All of lore.kernel.org
 help / color / mirror / Atom feed
From: Myron Stowe <myron.stowe@gmail.com>
To: Xiangliang Yu <yuxiangl@marvell.com>
Cc: Bjorn Helgaas <bhelgaas@google.com>, yxlraid <yxlraid@gmail.com>,
	"linux-pci@vger.kernel.org" <linux-pci@vger.kernel.org>,
	"linux-kernel@vger.kernel.org" <linux-kernel@vger.kernel.org>
Subject: Re: [PATCH 2/2] PCI: fix system hang issue of Marvell SATA host controller
Date: Fri, 8 Mar 2013 20:18:05 -0700	[thread overview]
Message-ID: <CAL-B5D05V124xbG7z6UK9UWJ5PqmAVkqShdrMjWSGHDpTYZLQQ@mail.gmail.com> (raw)
In-Reply-To: <F766E4F80769BD478052FB6533FA745D25F436861C@SC-VEXCH4.marvell.com>

On Thu, Mar 7, 2013 at 11:51 PM, Xiangliang Yu <yuxiangl@marvell.com> wrote:
> Hi, Bjorn
>
>> >> > Fix system hang issue: if first accessed resource file of BAR0 ~
>> >> > BAR4, system will hang after executing lspci command
>> >>
>> >> This needs more explanation.  We've already read the BARs by the time
>> >> header quirks are run, so apparently it's not just the mere act of
>> >> accessing a BAR that causes a hang.
>> >>
>> >> We need to know exactly what's going on here.  For example, do BARs
>> >> 0-4 exist?  Does the device decode accesses to the regions described
>> >> by the BARs?  The PCI core has to know what resources the device uses,
>> >> so if the device decodes accesses, we can't just throw away the
>> >> start/end information.
>> > The BARs 0-4 is exist and the PCI device is enable IO space, but user access
>> the regions file by udevadm command with info parameter, the system will hang.
>> > Like this: udevadmin info --attribut-walk
>> --path=/sys/device/pci-device/000:*.
>> > Because the device is just AHCI host controller, don't need the BAR0 ~ 4 region
>> file.
>> > Is my explanation ok for the patch?
>>
>> No, I still don't know what causes the hang; I only know that udevadm
>> can trigger it.  I don't want to just paper over the problem until we
>> know what the root cause is.
>>
>> Does "lspci -H1 -vv" also cause a hang?  What about "setpci -s<dev>
>> BASE_ADDRESS_0"?  "setpci -H1 -s<dev> BASE_ADDRESS_0"?
> The commands are ok because the commands can't find the device after accessing IO port.

Xiangliang:

Sorry but I didn't understand your response above, could you elaborate
a little more?


Are the first five BARs of the suspect device all mapping to I/O port
space - i.e. similar to something like this (a capture and inclusion
of an 'lspci' of the suspect device would be nice to see):
  00:1f.2 SATA controller:
    Region 0: I/O ports at 1860 [size=8]
    Region 1: I/O ports at 1814 [size=4]
    Region 2: I/O ports at 1818 [size=8]
    Region 3: I/O ports at 1810 [size=4]
    Region 4: I/O ports at 1840 [size=32]
    Region 5: Memory at f2827000 (32-bit, non-prefetchable) [size=2K]

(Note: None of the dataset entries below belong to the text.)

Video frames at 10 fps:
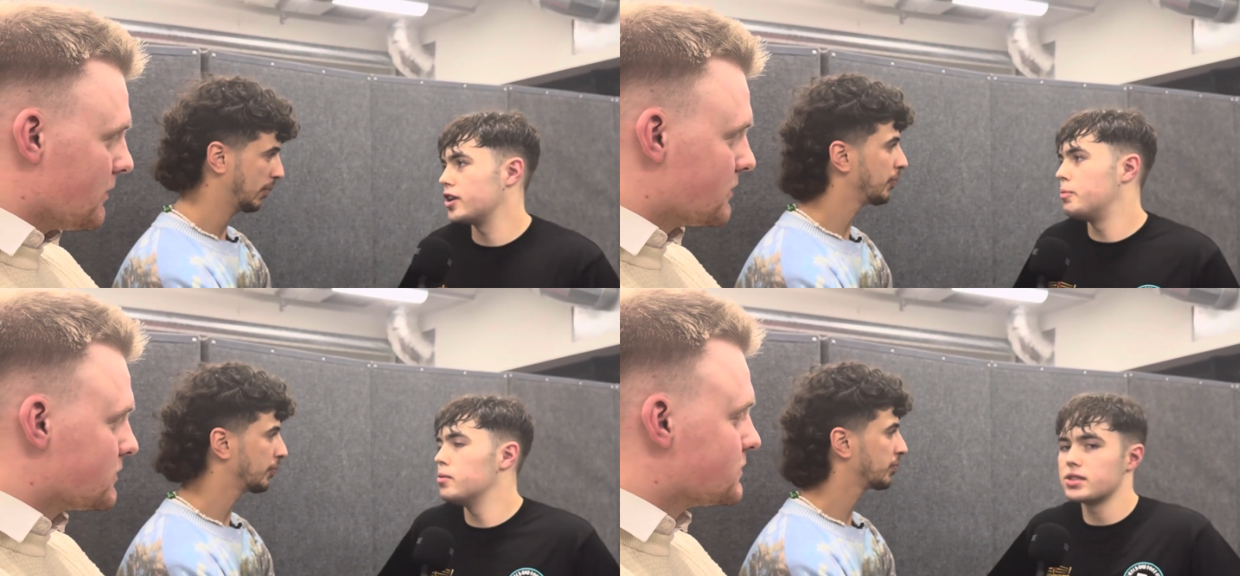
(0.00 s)

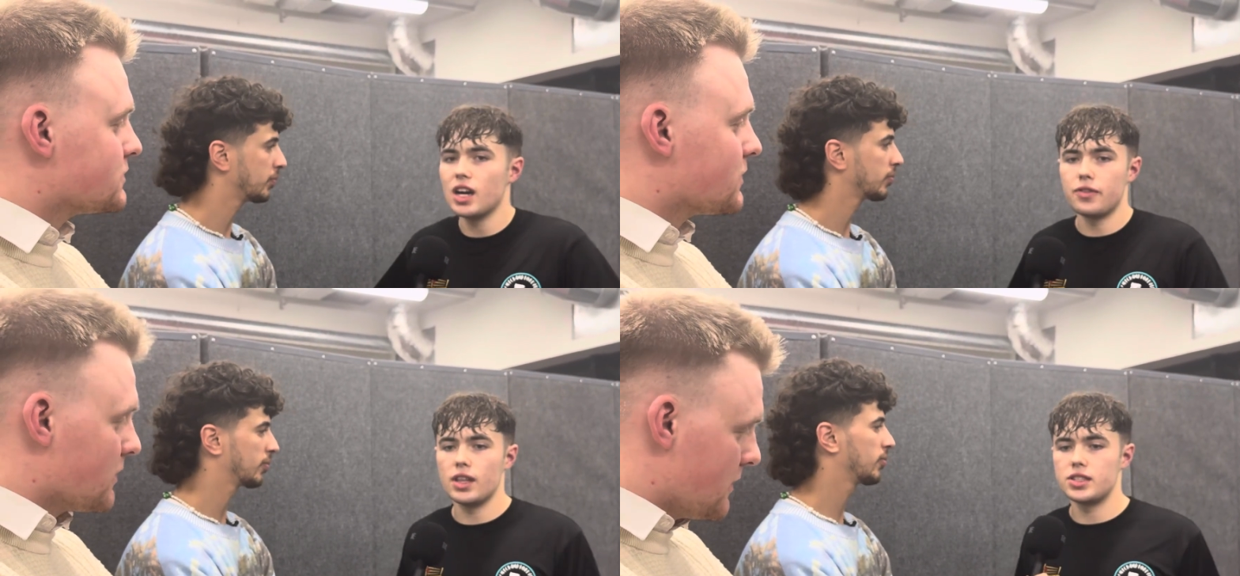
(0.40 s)
Speaker 1: I'll put
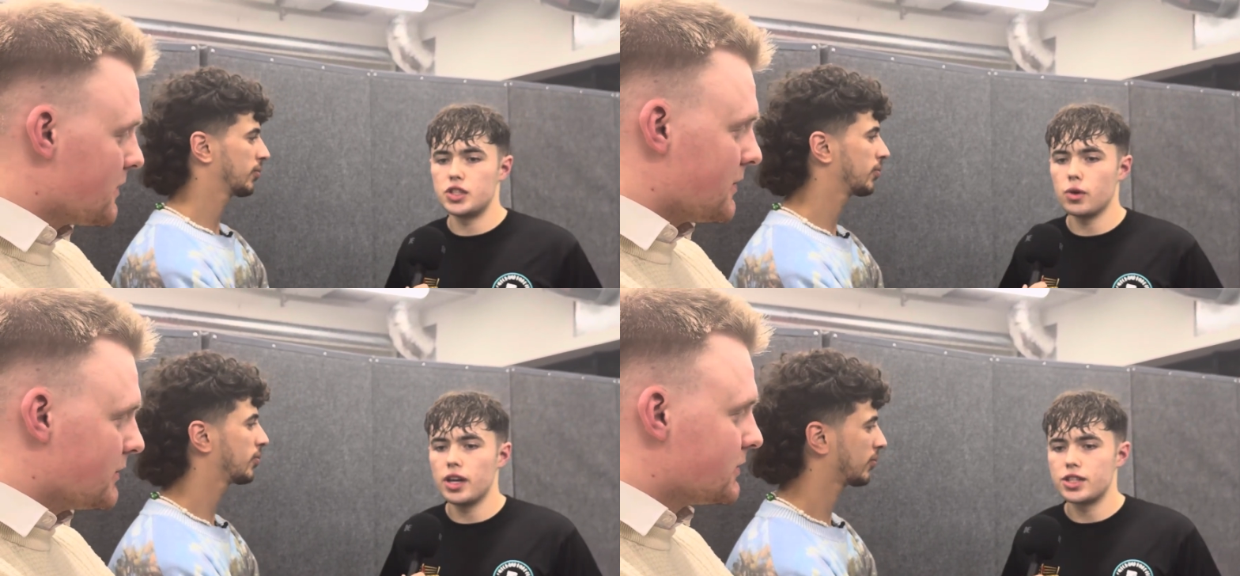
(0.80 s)
myself in that
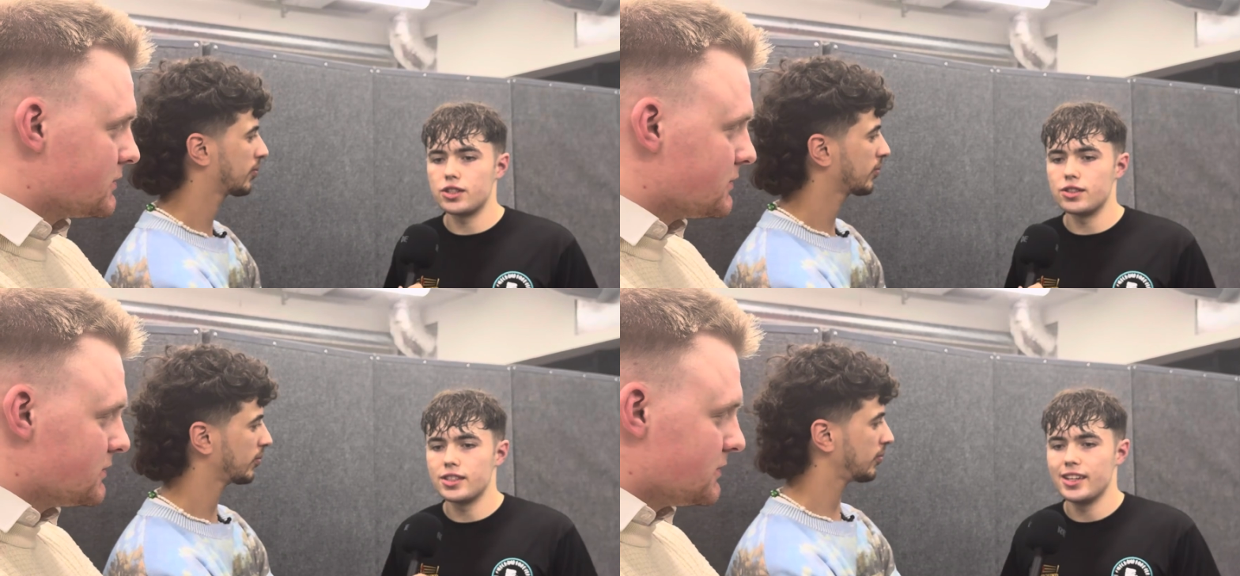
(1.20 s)
situation
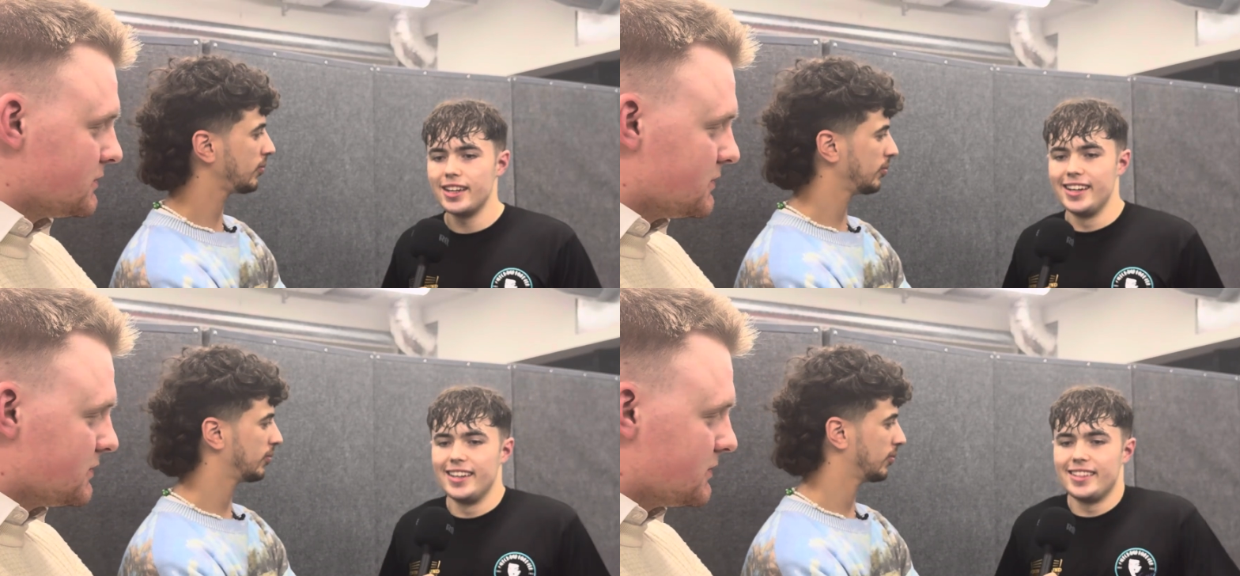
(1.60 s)
and
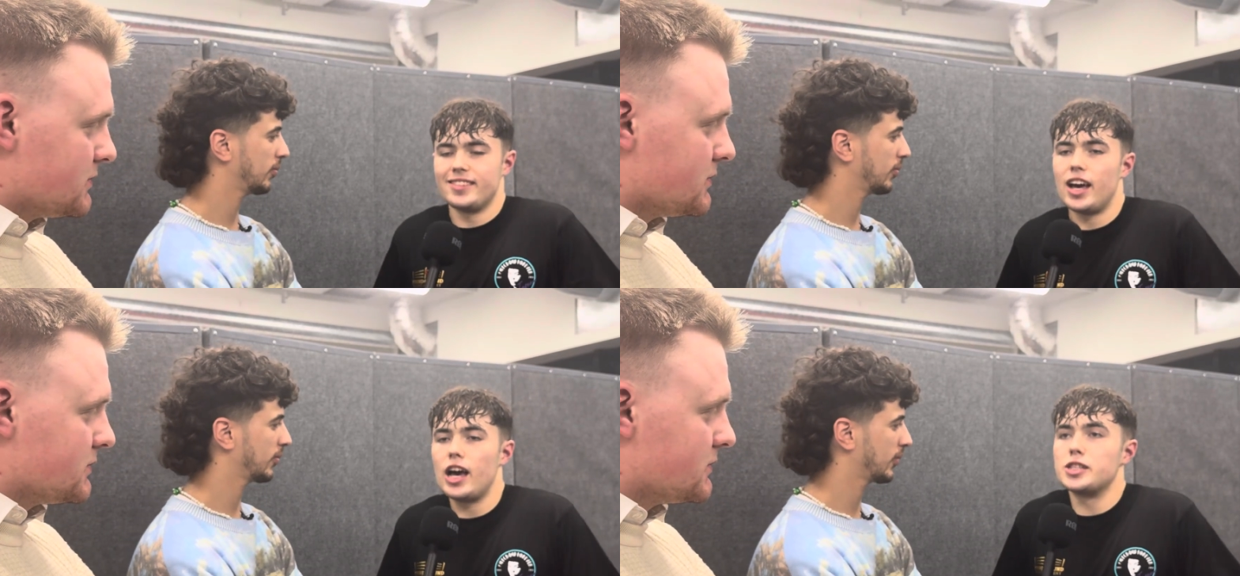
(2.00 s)

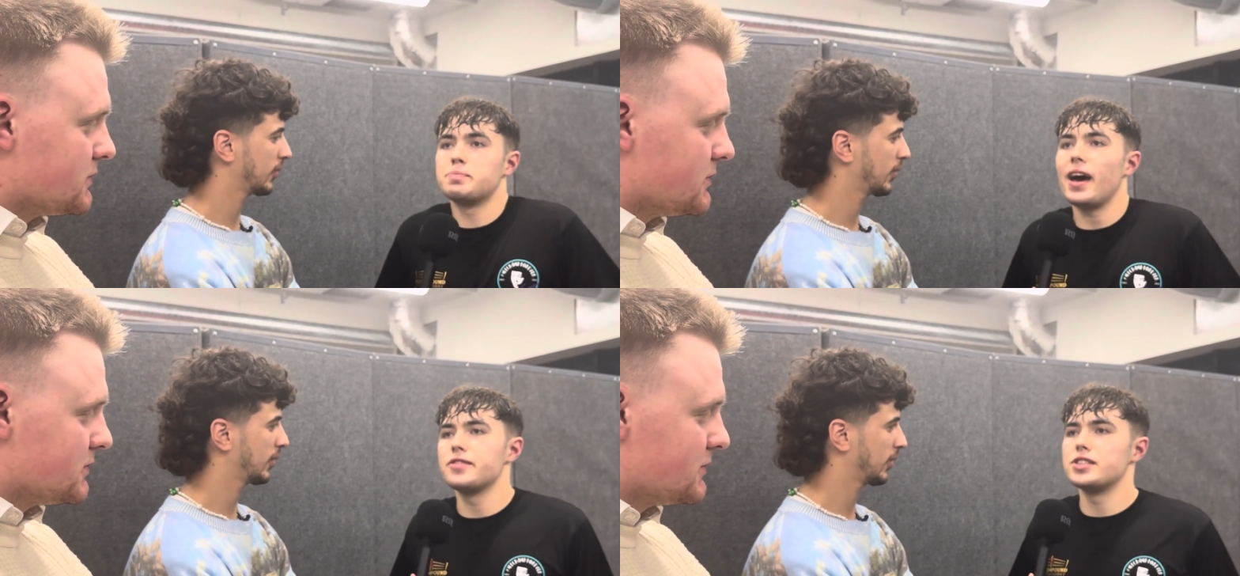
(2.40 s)
as
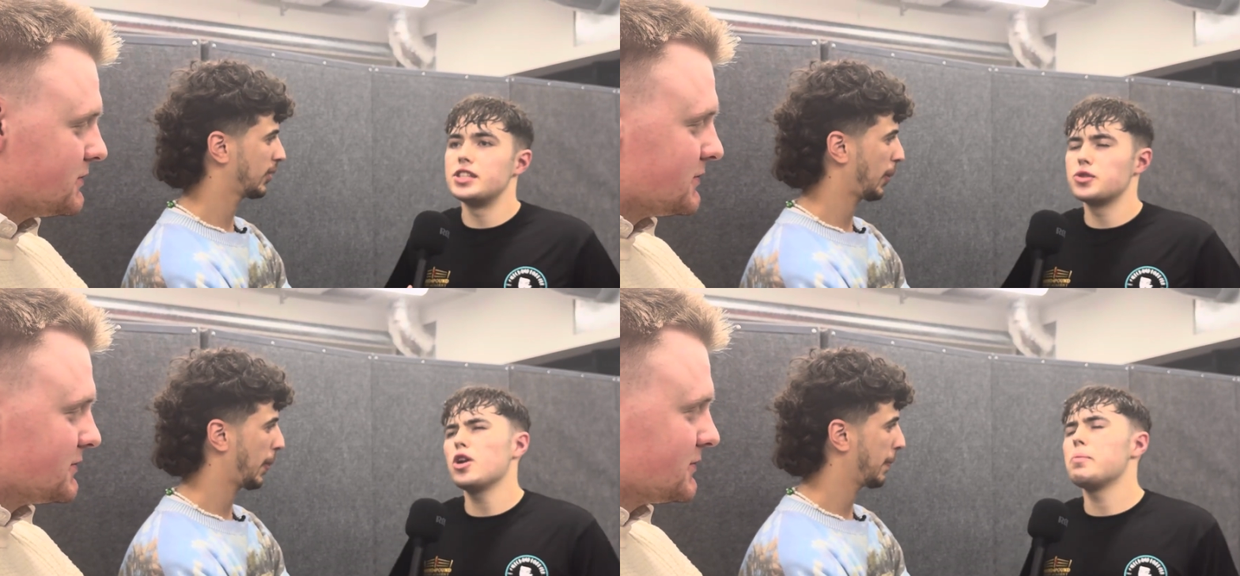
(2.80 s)
bad of a
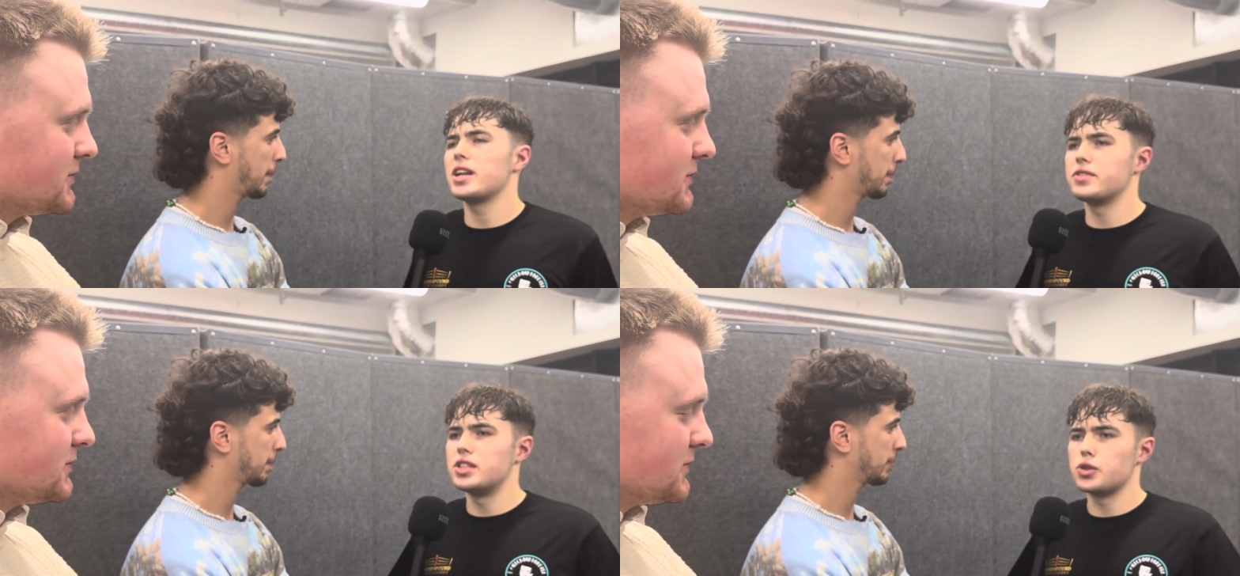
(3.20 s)
situation, not bad
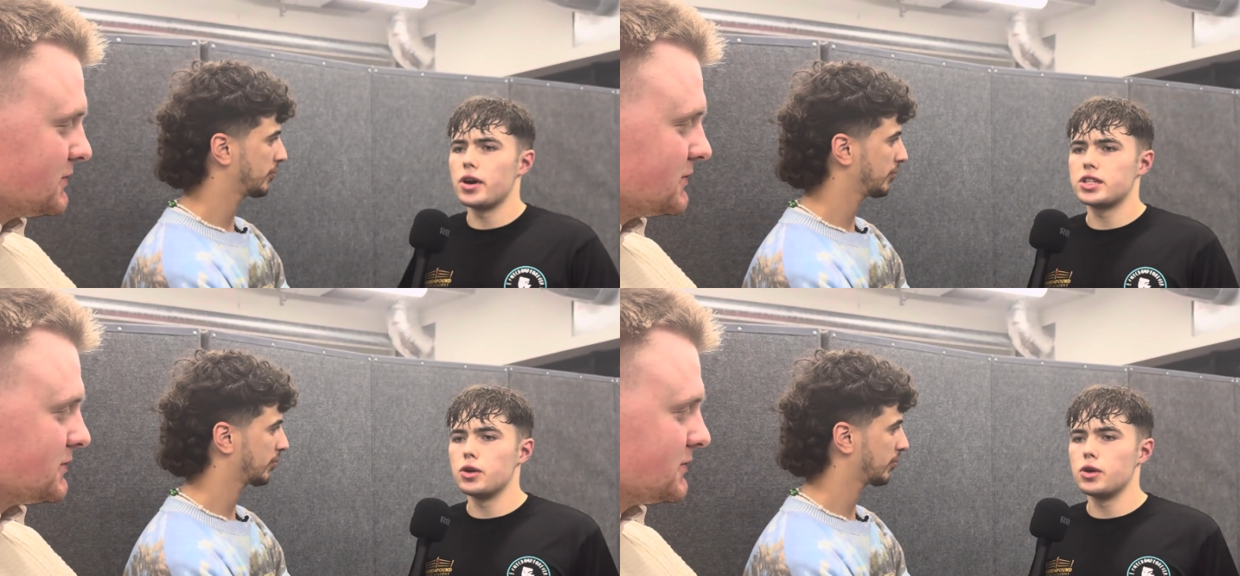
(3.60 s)
of a situation,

You have done a good job isolating the issue so far.  As Bjorn noted;
it's looking as if the problem is with accessing the I/O port space
mapped by the suspect device's BAR(s), not with accessing the BAR(s)
in the device's configuration space.

As you responded positively to earlier, as proposed the suspect device
will still actively be decoding accesses to the regions described by
the BARs.  Because the device is actively decoding the PCI core can't
just throw away the BAR's corresponding resource regions, as the patch
is currently doing, due to the possibility of another device being
added at a later time.

If a subsequent device were added later, the core may need to try and
allocate resources for it and, in the worst case scenario, the core
could end up allocating resources that conflict with this suspect
device as a consequence of the suspect device's original resource
allocations having been silently thrown away.  The result would be
both devices believing they each exclusively own the same set (or
subset) of I/O port mappings and thus both actively decoding accesses
to such which.  A situation that would obviously be disastrous.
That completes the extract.